MyFitnessPal aims to build the largest health and fitness community online, by helping people to achieve healthier lifestyles through better diet and more exercise. Health-conscious people can use the MyFitnessPal website or the smartphone app to track their diet and exercise patterns and use the information to reach their fitness goals. MyFitnessPal wanted to further streamline the diet tracking functionality by offering a feature called “Verified Foods”, where one can get accurate and up-to-date nutritional information of food items by simply typing the name of the food in the MyFitnessPal application.
To deliver the functionality of “Verified Foods”, MyFitnessPal needed to create an accurate food database with a set of sophisticated algorithms. Prior attempts to implement these algorithms without Databricks proved to be not scalable, nor fast enough: They took weeks to run due to the enormous volume of data and their extreme complexity.

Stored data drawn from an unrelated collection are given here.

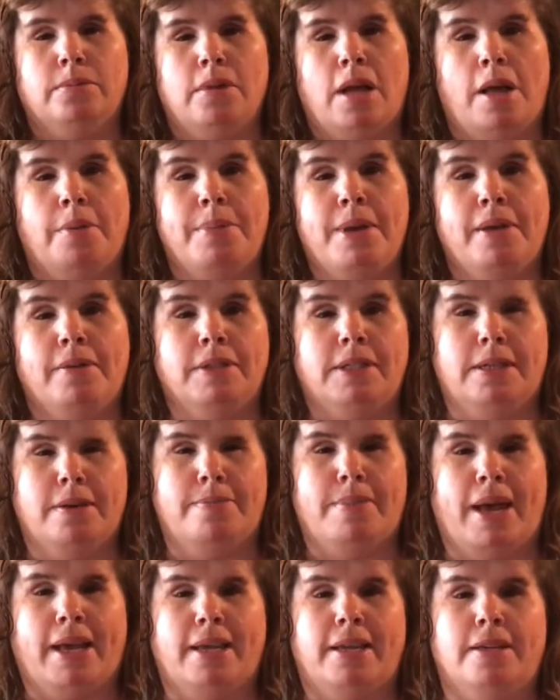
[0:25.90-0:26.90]
I'll be able to
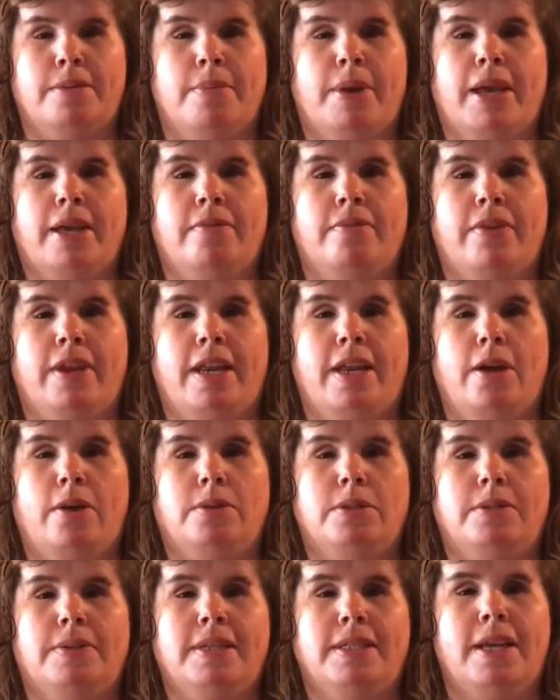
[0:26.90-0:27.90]
get back into making
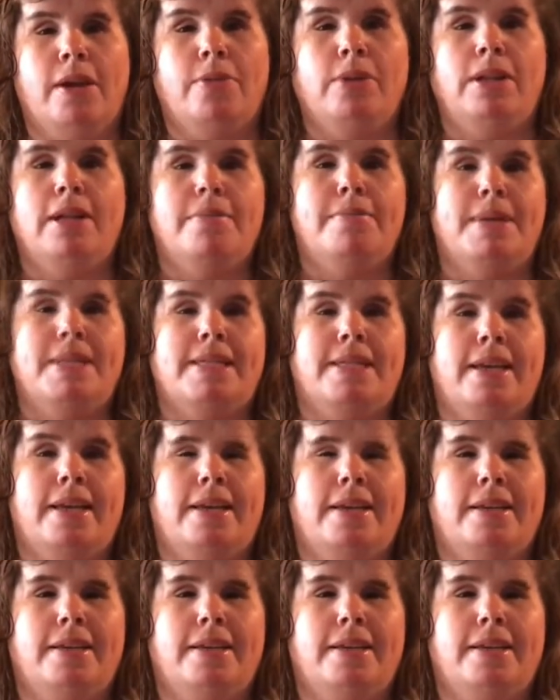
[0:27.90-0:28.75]
videos because I really miss it.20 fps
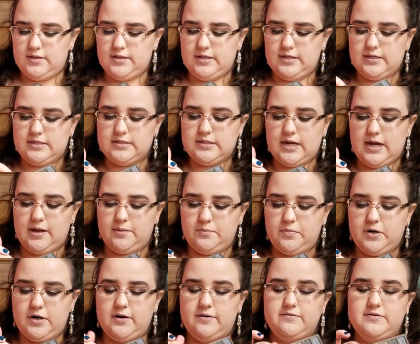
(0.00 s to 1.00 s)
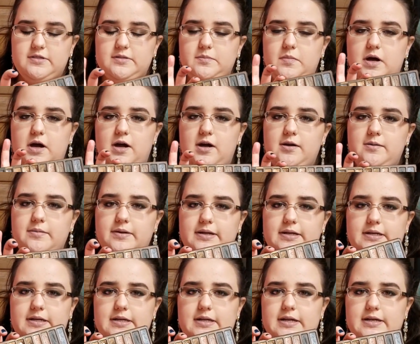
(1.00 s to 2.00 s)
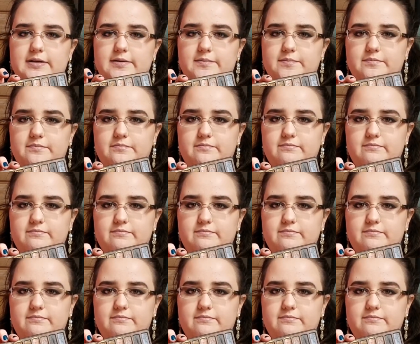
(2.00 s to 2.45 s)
the top part of Smog, but I didn't end up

MyFitnessPal chose Databricks to implement these algorithms in a production pipeline based on Apache Spark because Databricks delivers the speed and flexibility of Apache Spark in a simple-to-use, zero management platform. Because of the high reliability and fast performance of the data pipeline powered by Databricks, the “Verified Foods” database now includes a comprehensive list of items with readily available and highly accurate nutritional information.
In addition to powering the “Verified Foods” feature, Databricks also delivered a number of key benefits to the Data Engineering & Science team at MyFitnessPal:
- 10X speed improvement, reducing the algorithm run time from weeks to mere hours.
- Dramatically higher team productivity as measured by the number of projects completed in the past quarter.
- Improved team efficiency due to the availability of mature libraries in Spark, and the ability to easily share and re-use code in the Databricks platform.